DSS 11.0 Release notes

Migration notes

Migration paths to DSS 11.0

How to upgrade

It is strongly recommended that you perform a full backup of your DSS data directory prior to starting the upgrade procedure.

For automatic upgrade information, see Upgrading a DSS instance.

Pay attention to the warnings described in Limitations and warnings.

Limitations and warnings

Automatic migration from previous versions (see above) is supported. Please pay attention to the following removal and deprecation notices.

Support removal

Some features that were previously announced are deprecated are now removed or unsupported.

  • Support for MapR

  • Support for ElasticSearch 1.x and 2.x

Deprecation notice

DSS 11.0 deprecates support for some features and versions. Support for these will be removed in a later release.

  • Support for SuSE 15 and SuSE 15 SP1 is deprecated

  • Support for CentOS 7.3 to 7.8, RedHat 7.3 to 7.8 and Oracle Linux 7.3 to 7.8 is deprecated

  • As a reminder from DSS 10.0, the “Build missing datasets” build mode is deprecated and will be removed in a future release. This mode only worked in very specific cases and was never fully operational.

  • As a reminder from DSS 10.0, support for training Machine Learning models with H2O Sparkling Water is deprecated and will be removed in a future release.

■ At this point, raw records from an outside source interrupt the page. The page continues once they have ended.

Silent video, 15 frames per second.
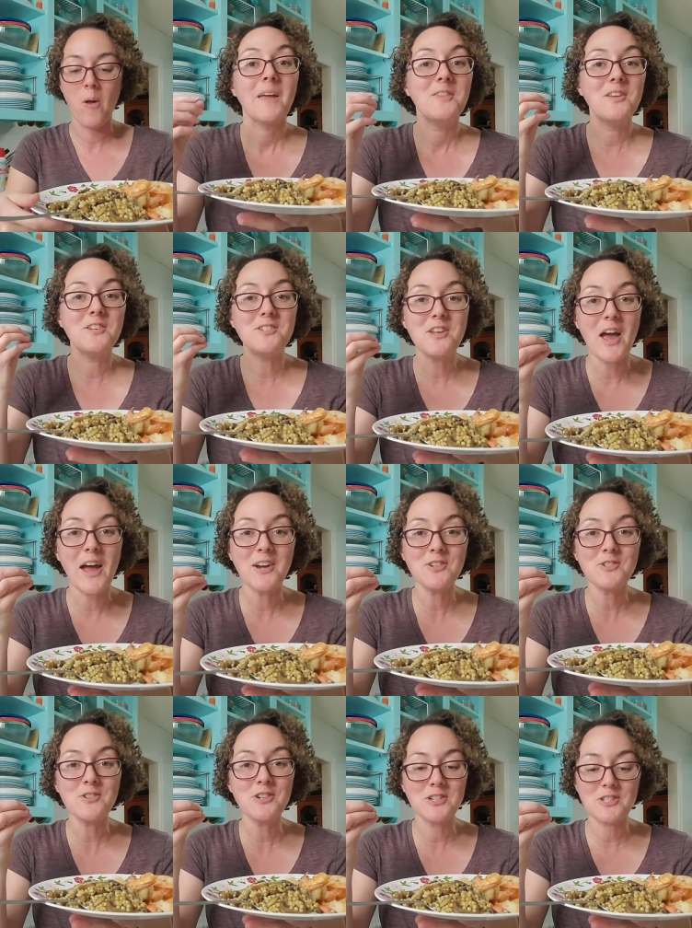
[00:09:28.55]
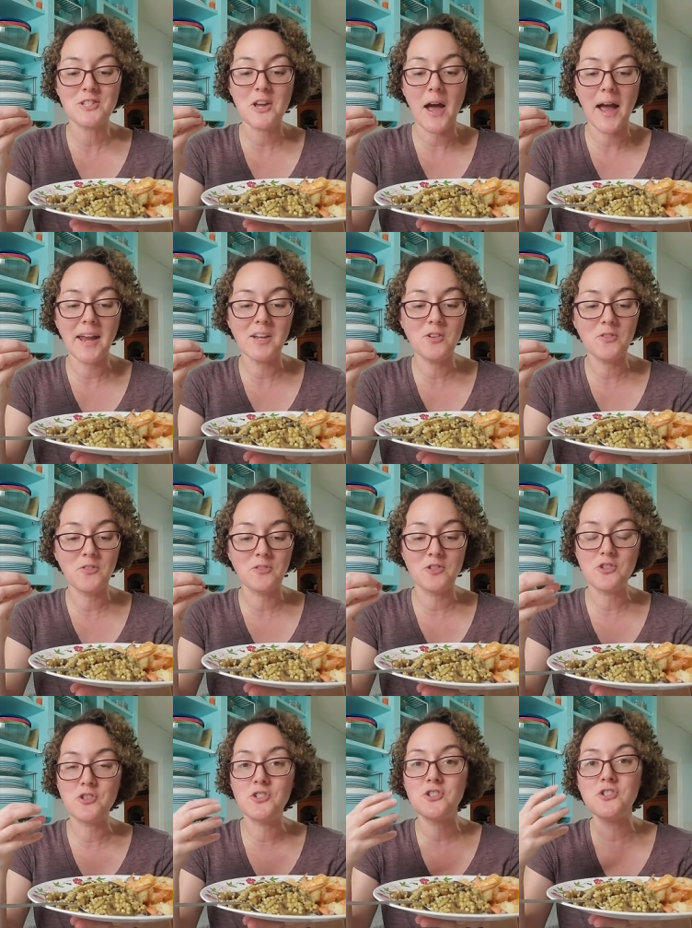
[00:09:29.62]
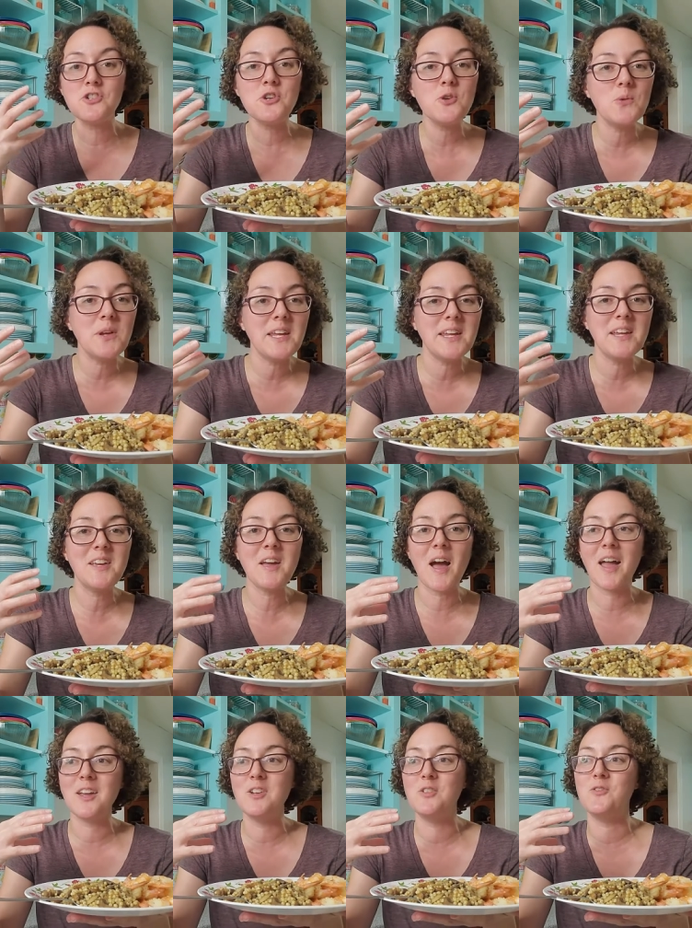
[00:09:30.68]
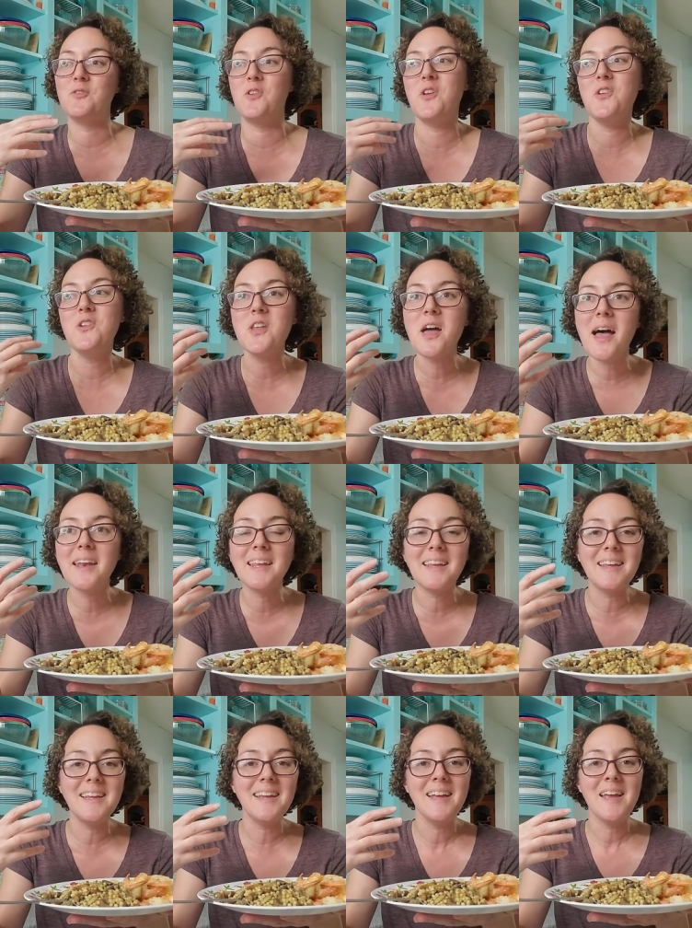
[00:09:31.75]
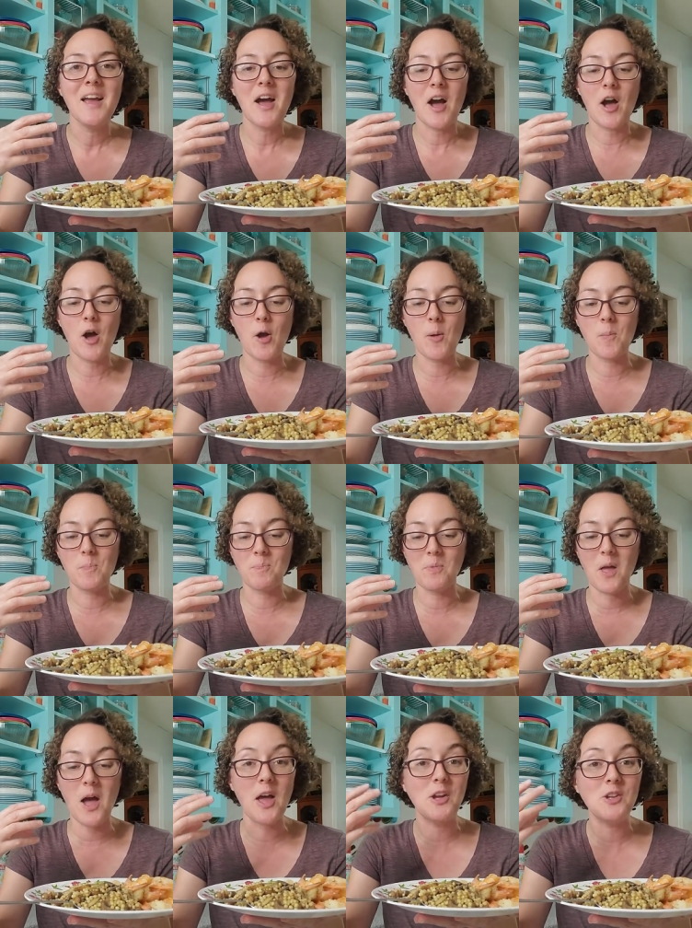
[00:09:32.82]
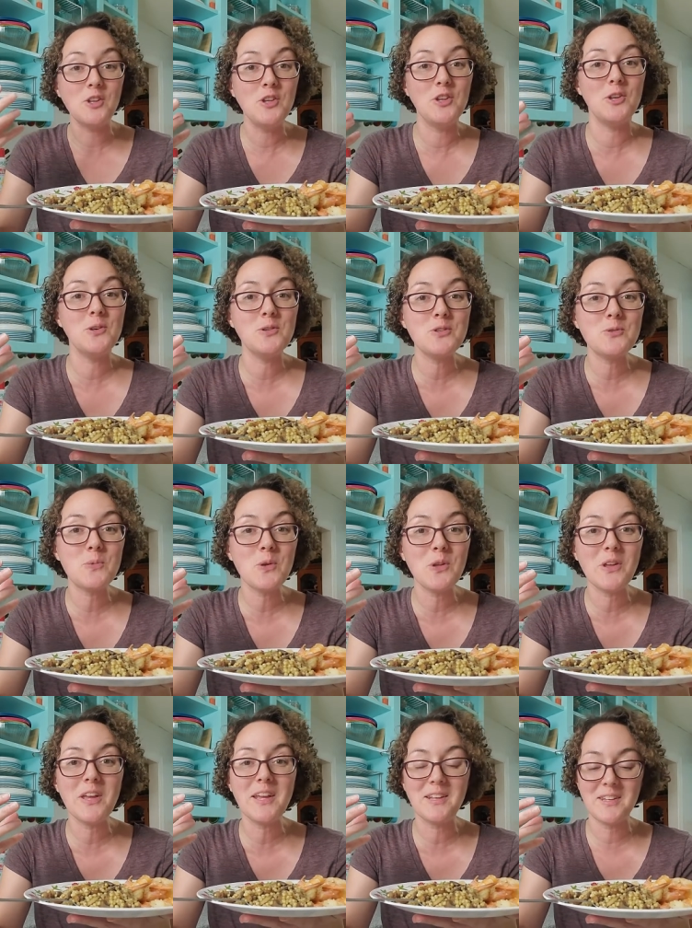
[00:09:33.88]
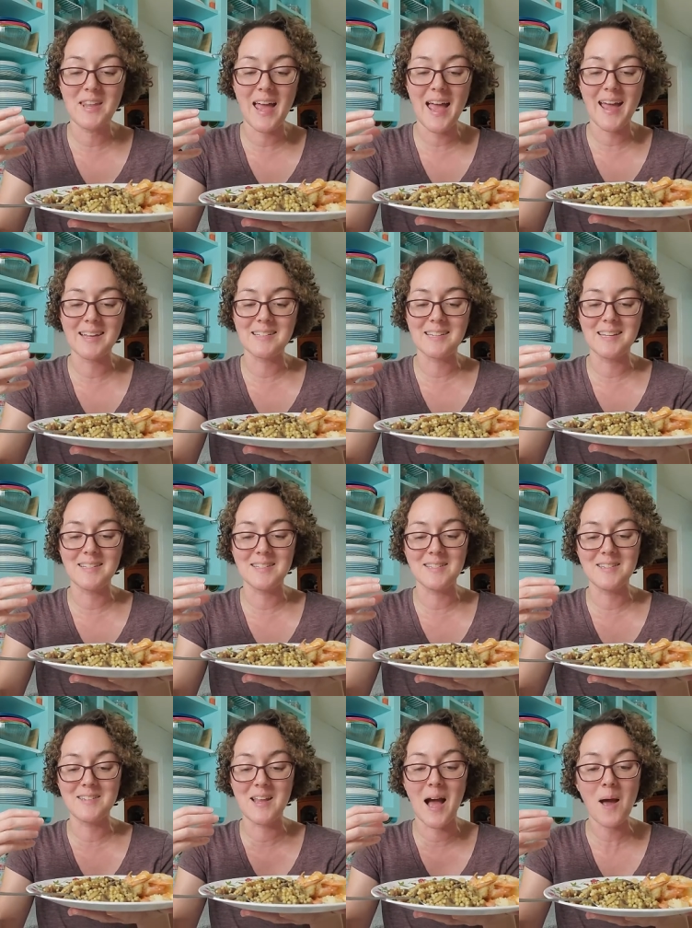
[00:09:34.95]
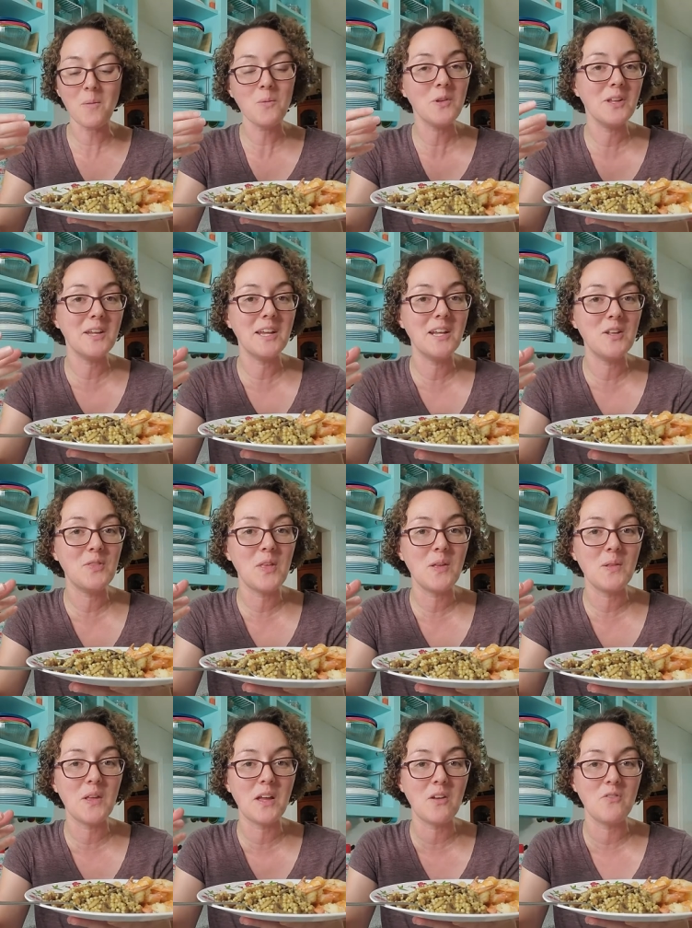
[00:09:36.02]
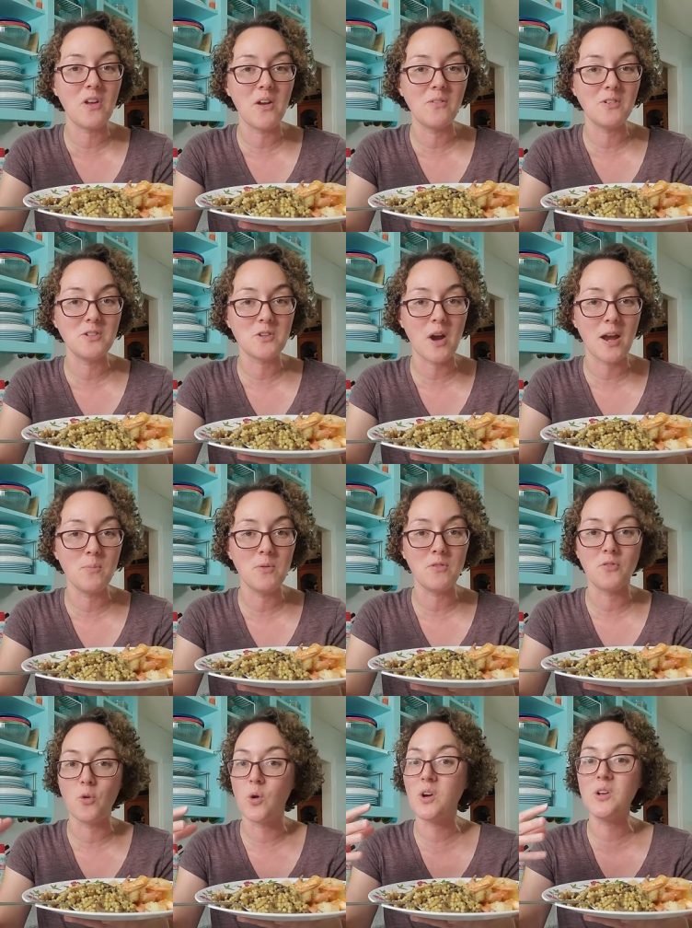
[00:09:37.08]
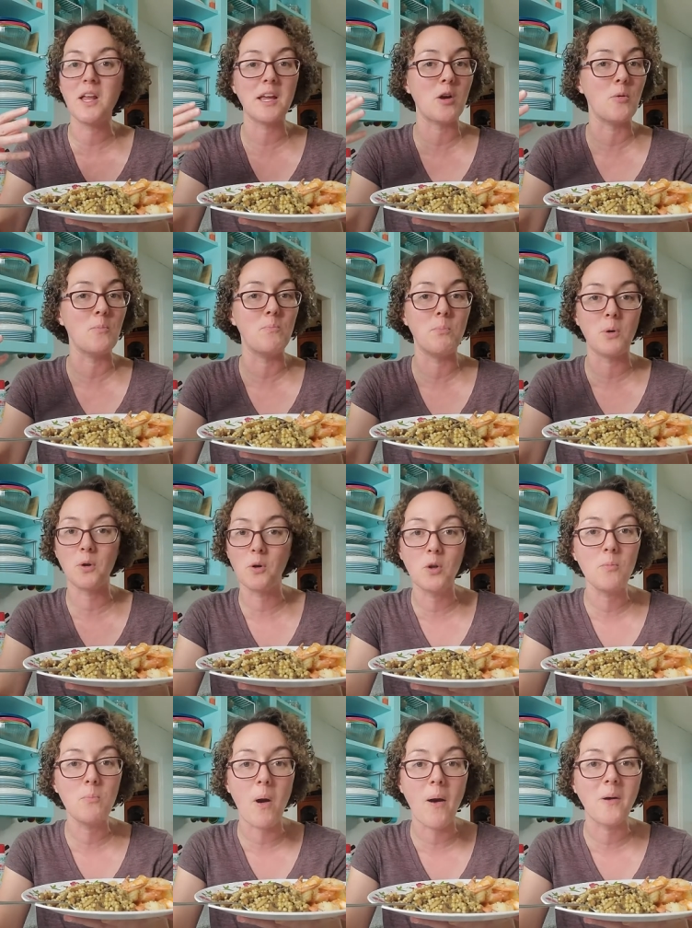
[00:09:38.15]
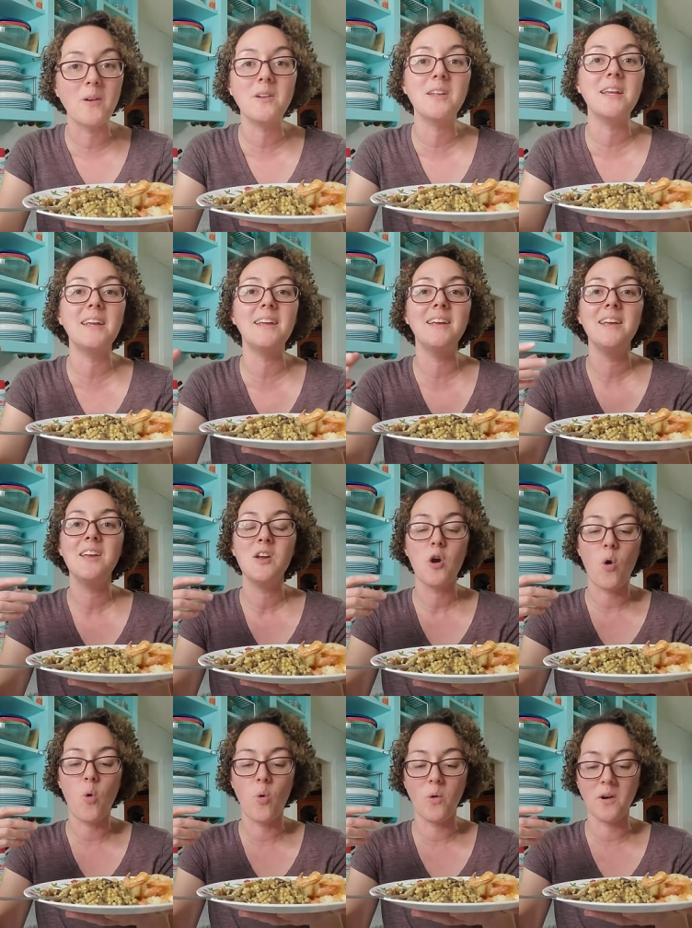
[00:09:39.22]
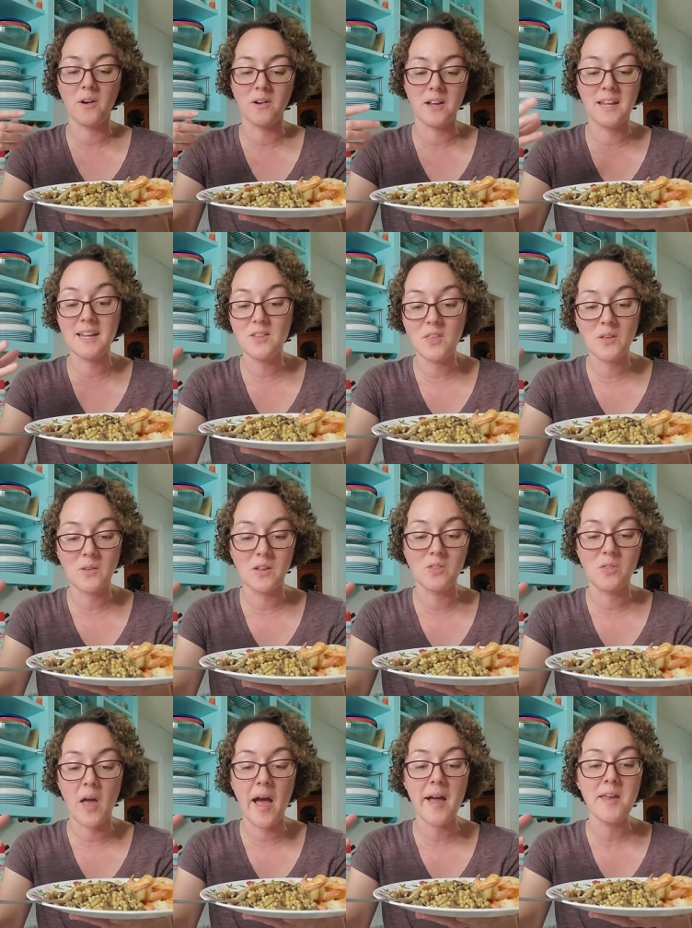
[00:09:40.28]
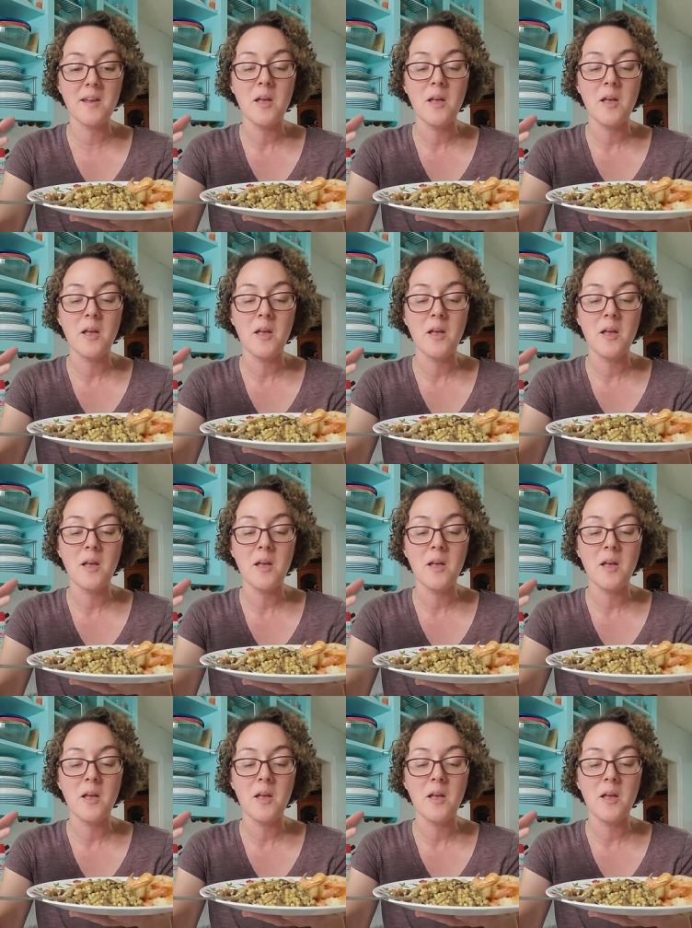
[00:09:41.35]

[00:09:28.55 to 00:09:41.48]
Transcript: The texture is kind of chewy, kind of nutty, um, unusual in that it's not really anything like I've ever tried before, like a pearl barley or anything like that,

  • As a reminder from DSS 9.0, support for EMR below 5.30 is deprecated and will be removed in a future release.

  • As a reminder from DSS 7.0, support for “Hive CLI” execution modes for Hive is deprecated and will be removed in a future release. We recommend that you switch to HiveServer2. Please note that “Hive CLI” execution modes are already incompatible with User Isolation Framework.

Version 11.0.0 - July 12th, 2022

DSS 11.0.0 is a major upgrade to DSS with major new features.

Major new features

Visual Time Series Forecasting

Time Series Forecasting is now natively available in DSS Visual ML. Visual Time Series Forecasting features many capabilities:

  • Single or multiple series

  • Multiple horizon forecasting

  • Multiple algorithms, including deep learning algorithms

Time Series Forecasting are fully deployable and governable like other DSS Visual Models.

For more details, please see Time Series Forecasting

Code Studios, including Visual Studio Code, JupyterLab and RStudio

Code Studios allow DSS users to harness the power and versatility of many Web-based IDEs and web application building frameworks.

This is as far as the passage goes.